Pero quien está desempeñando un papel esencial en el apoyo a la monarquía y en la contención de la guerrilla es India, quien ve amenazados sus intereses estratégicos en esa zona del mundo, económicos (mantiene con Nepal un tratado comercial muy ventajoso, renovado en 2002) y observa con notable inquietud la influencia que los maoístas nepalíes tienen entre sus camaradas hindúes, especialmente en los estados de Andhra Pradesh, Madhya Pradesh, Orissa, Maharashtra y Bihar. Aquí actúan los maoístas -conocidos como naxalitas, denominación que surge del poblado de Naxalbari, perteneciente a Bangla Desh, donde tuvieron lugar las primeras acciones armadas de una organización denominada Grupo Guerrero del Pueblo, brazo armado del Partido Comunista de India (marxista-leninista), que con la consigna de una reforma radical de la propiedad de la tierra mantiene en jaque al estado indio en Andhra Pradesh y Bihar, sobre todo, con sus constantes ataques contra autoridades, policías, políticos y objetivos estratégicos económicos e industriales.

Bihar es fronterizo con Nepal y desde ese estado el ejército indio ya ha intervenido militarmente contra la guerrilla del Ejército Popular de Liberación en una operación conjunta con las fuerzas reales nepalíes, que causó un duro golpe al EPL puesto que logró la desarticulación de un frente con 200 combatientes, 32 de los cuales resultaron muertos en los combates.

El rey Gyanendra ha sido muy hábil atizando el miedo al triunfo revolucionario. En una cumbre celebrada en Bandung a finales del mes de abril, a la que asistieron India, Pakistán, Bangla Desh, Sri Lanka, Maldivas y Bután dijo que «la amenaza del terrorismo en Nepal es una realidad, pero no se limita exclusivamente a nuestro país, sino que es también una amenaza a la paz y estabilidad de la región del sur de Asia y más allá».
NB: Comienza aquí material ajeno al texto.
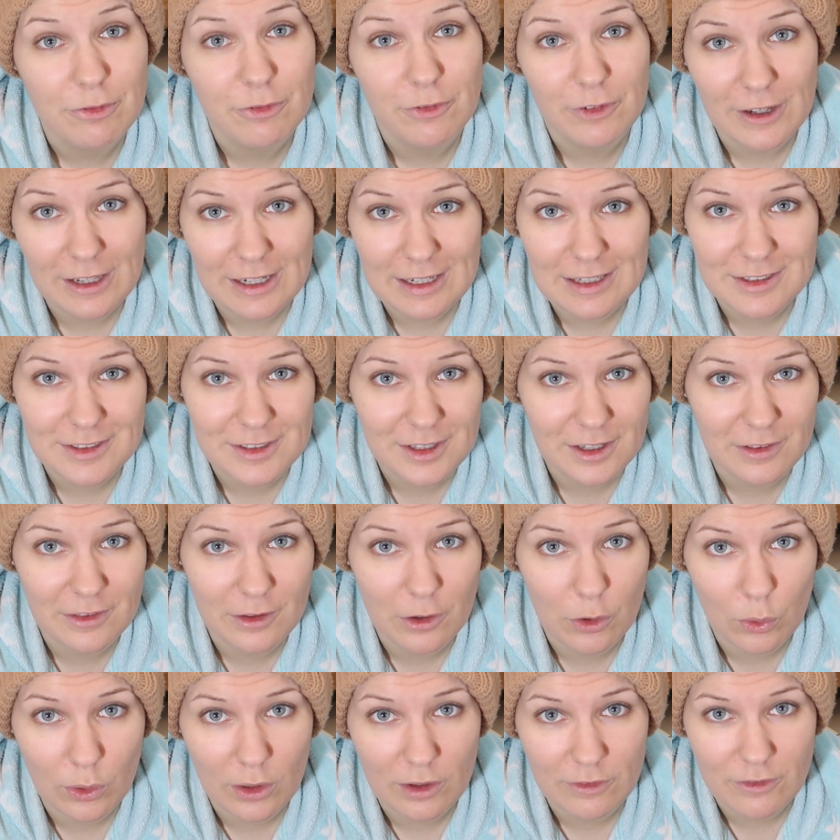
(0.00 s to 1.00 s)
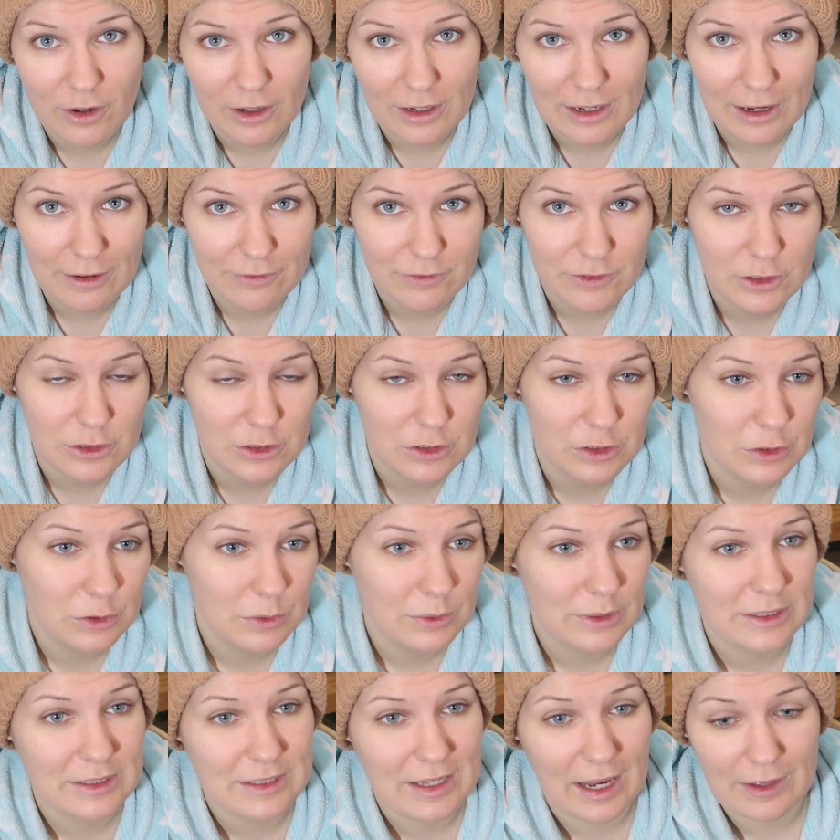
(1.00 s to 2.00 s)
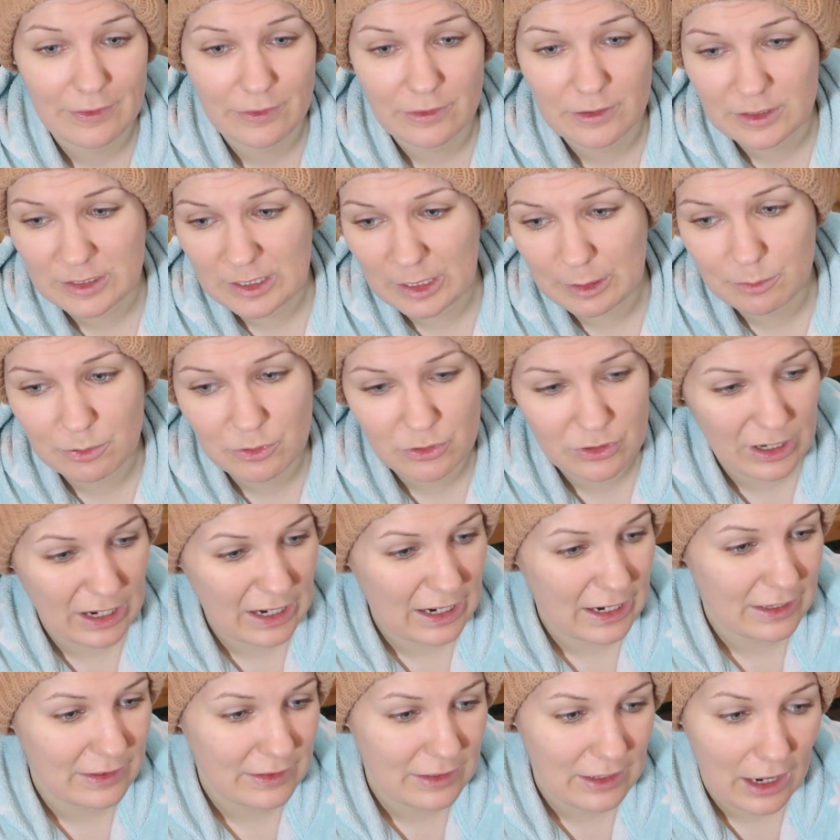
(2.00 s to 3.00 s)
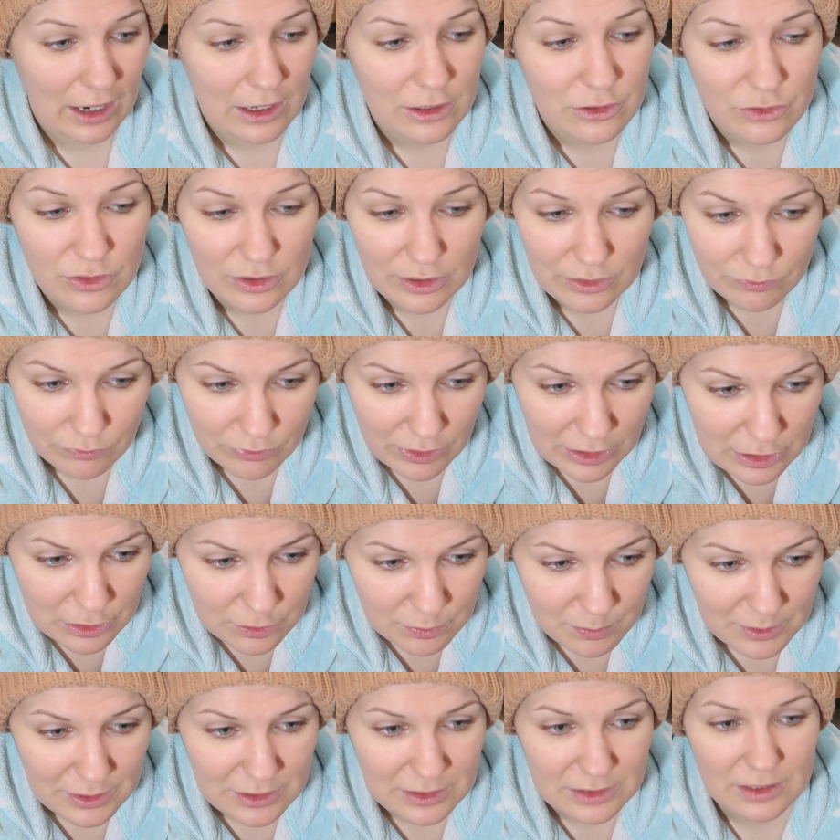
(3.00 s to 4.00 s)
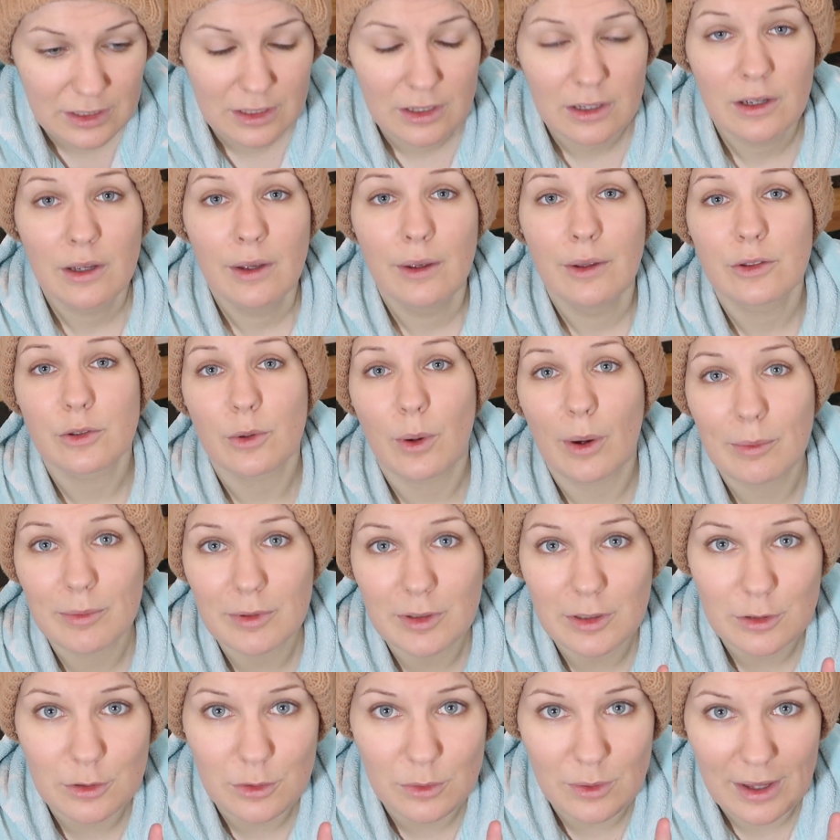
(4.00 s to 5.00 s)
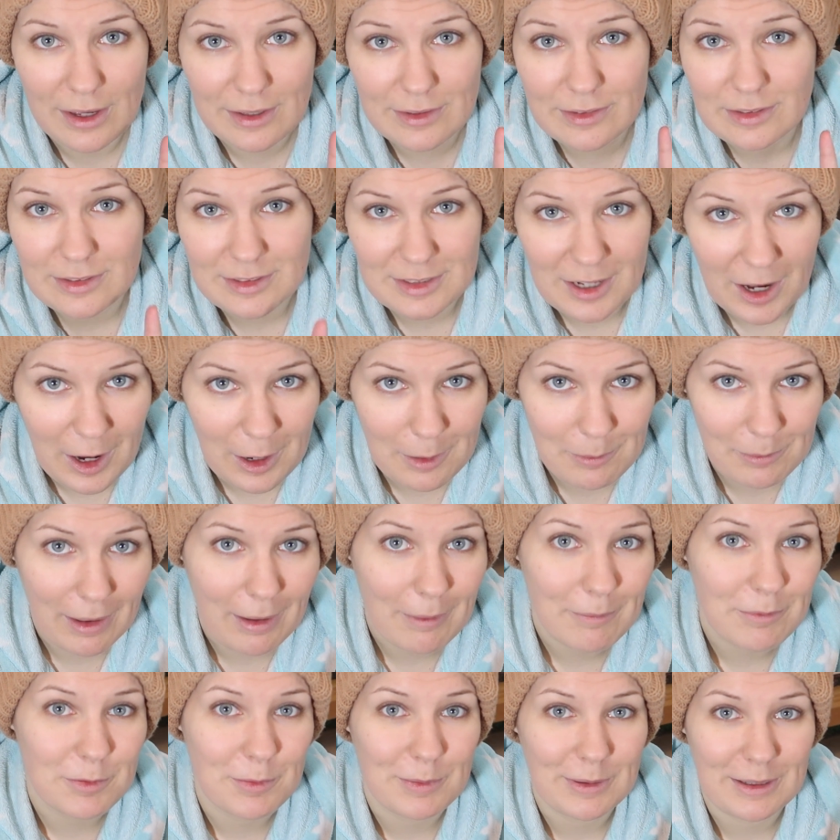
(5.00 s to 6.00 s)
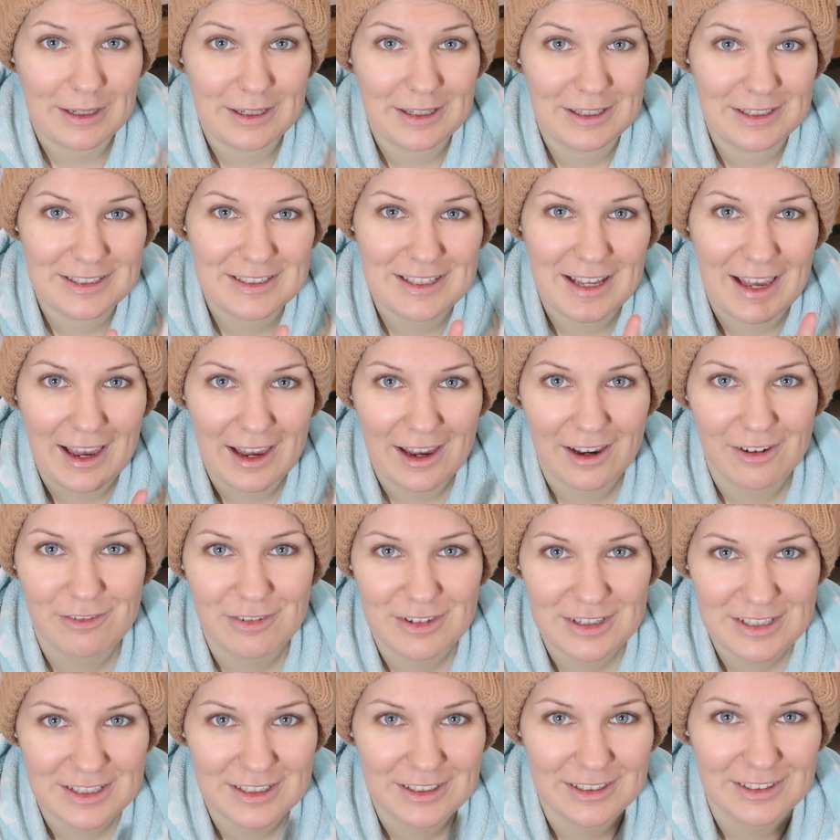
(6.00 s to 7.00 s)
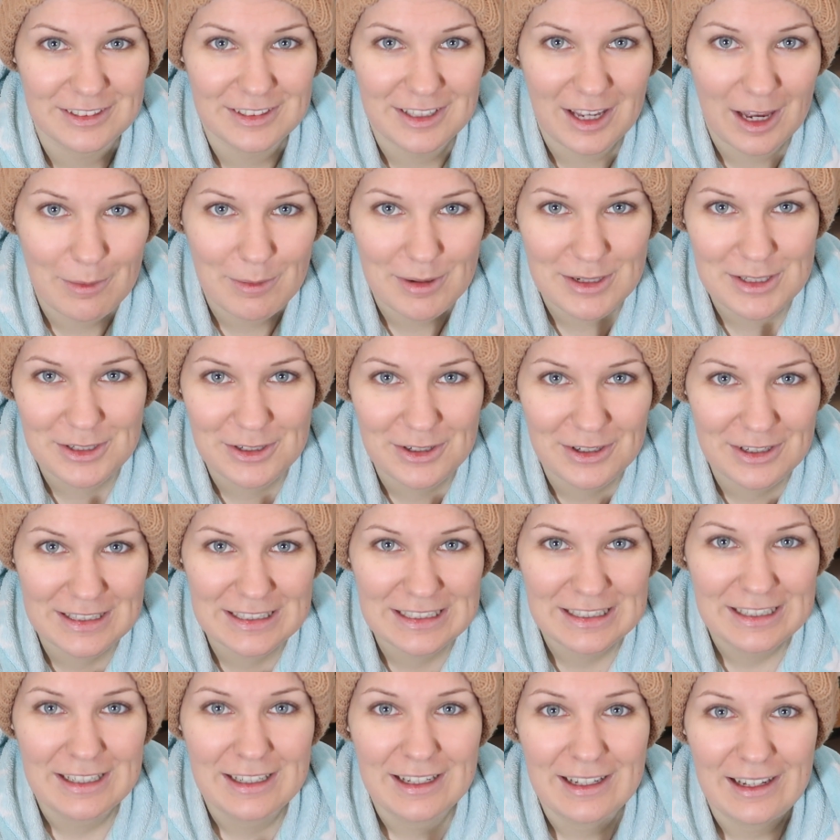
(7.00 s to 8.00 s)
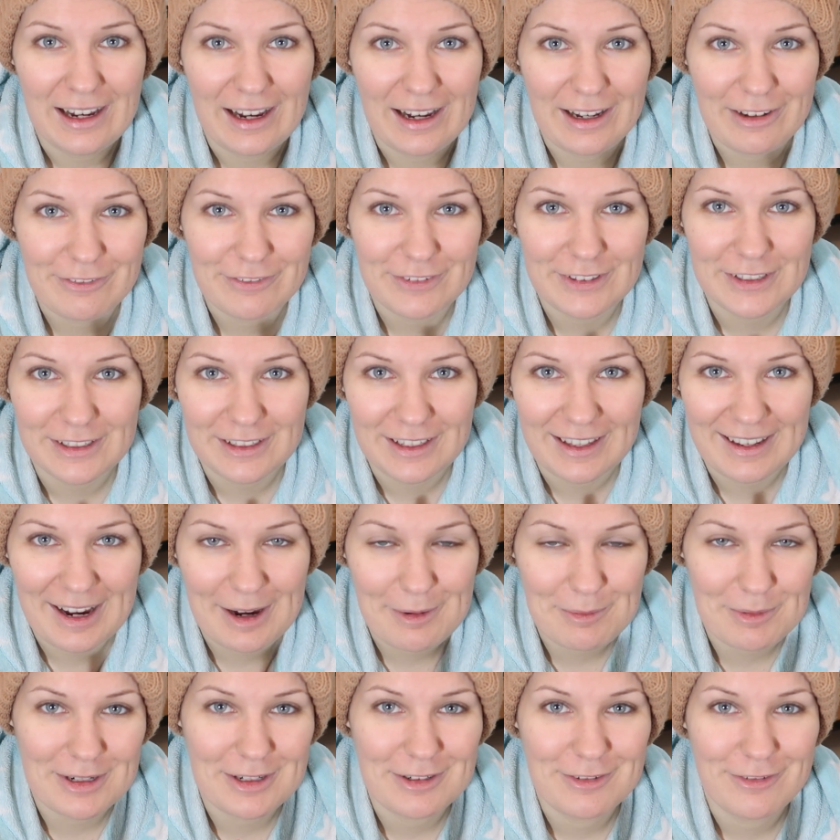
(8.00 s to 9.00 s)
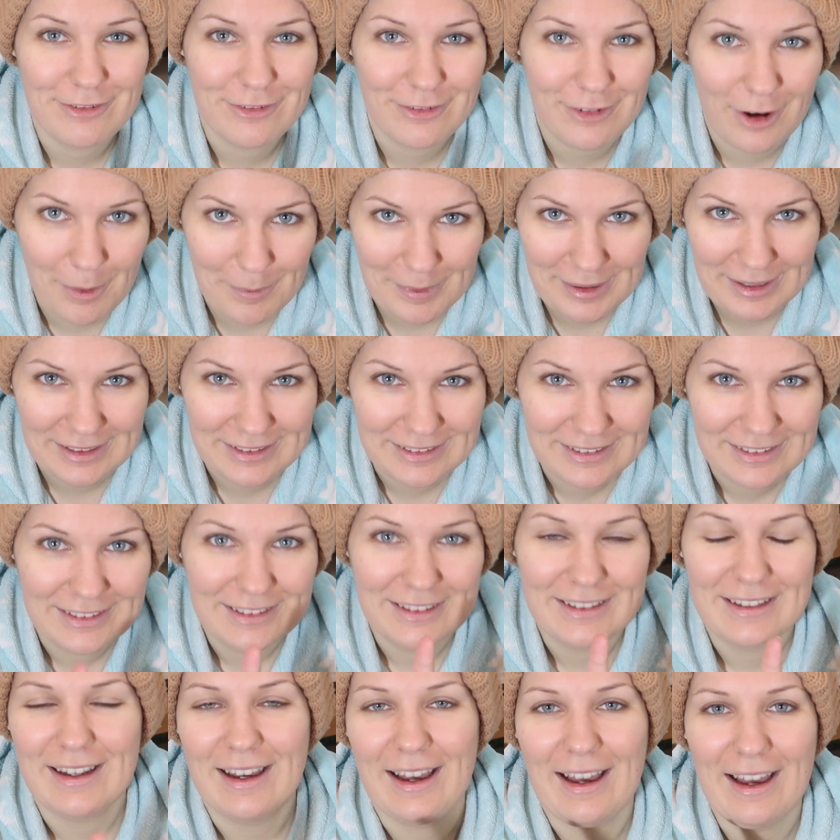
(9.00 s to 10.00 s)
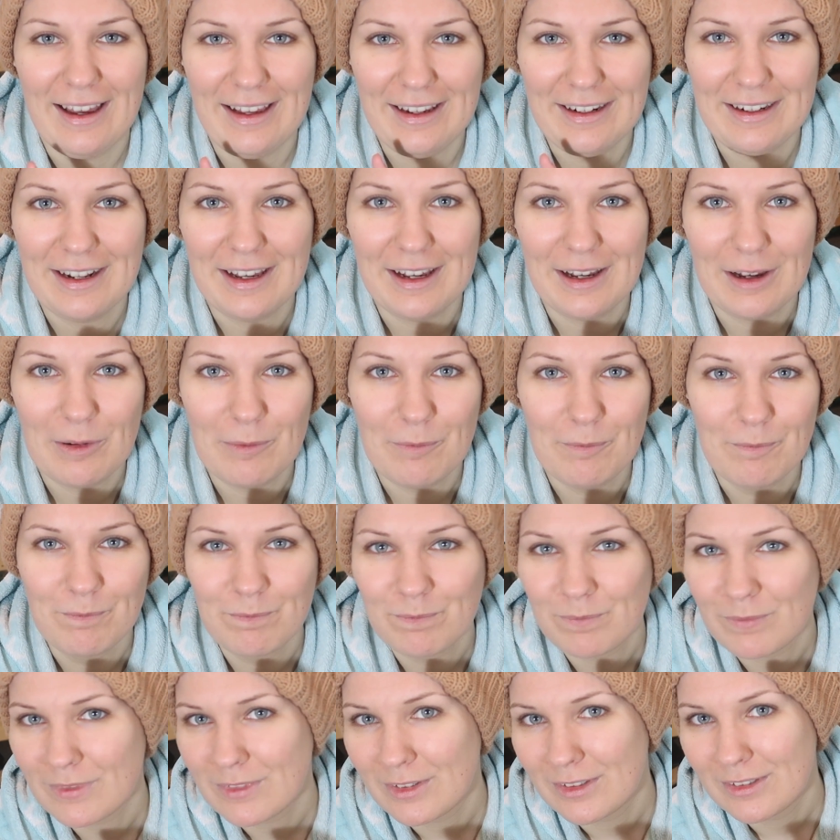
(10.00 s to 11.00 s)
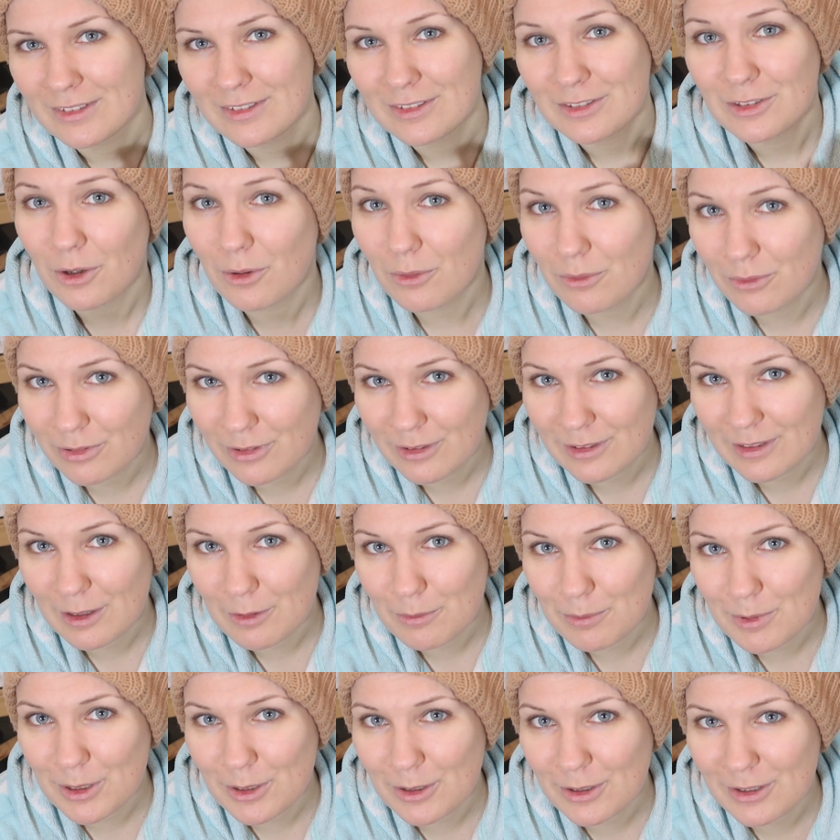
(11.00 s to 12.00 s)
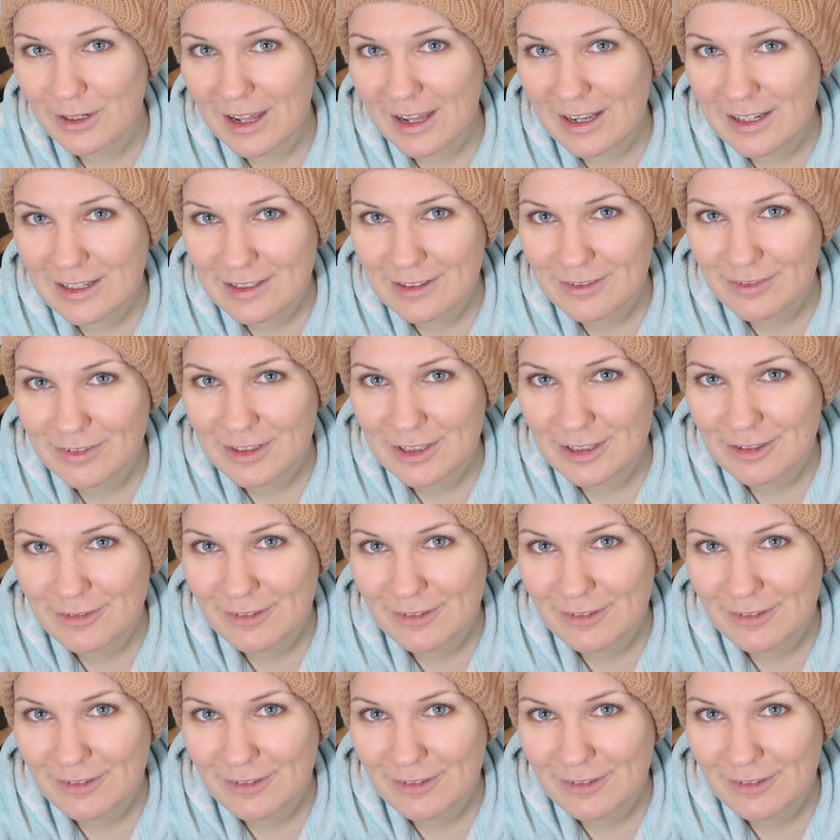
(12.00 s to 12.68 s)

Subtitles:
fairly certain that all I've got left to do is add the substrate and the extra enrichment, so I'm going to do that as a time lapse because every single time I talk I feel like I'm going to vomit, and don't think that'd be a good ending for this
Desde entonces, India ha decidido intervenir de forma más activa en la guerra nepalí, tanto militar como políticamente: ejerce su influencia entre los partidos de la oposición a la monarquía, los ya mencionados CN y PCN-UML, buscando «un gobierno de coalición», al tiempo que pretende provocar una escisión dentro del Partido Comunista de Nepal (maoísta) que debilite a la organización y acuda en peores condiciones políticas y militares a una mesa de negociación que ponga fin a la guerra.

No se descarta que, a medio plazo, y a medida que la ofensiva estratégica maoísta vaya ganando terreno, India impulse un debate en el Consejo de Seguridad de la ONU para el envío de cascos azules, lógicamente bajo su mandato. Este tema ya podría haberse abordado en la conversación que el secretario general de la ONU, Kofi Annan, mantuvo en Nueva Delhi con el primer ministro indio, Manmohan Singh, y el ministro de Asuntos Exteriores, Natwar Singh.

El PCN (m) tiene un fuerte predicamento entre formaciones hermanas de esa zona del sur de Asia, con quienes comparte el Comité de Coordinación de los Partidos y Organizaciones Maoístas de Asia del Sur. Dependerá de cómo desarrolle esta fase de la ofensiva estratégica que está en marcha en la guerra, y de la firmeza estratégica y flexibilidad táctica que muestre en las relaciones diplomáticas con los países vecinos para que la guerra revolucionaria termine con la toma del poder.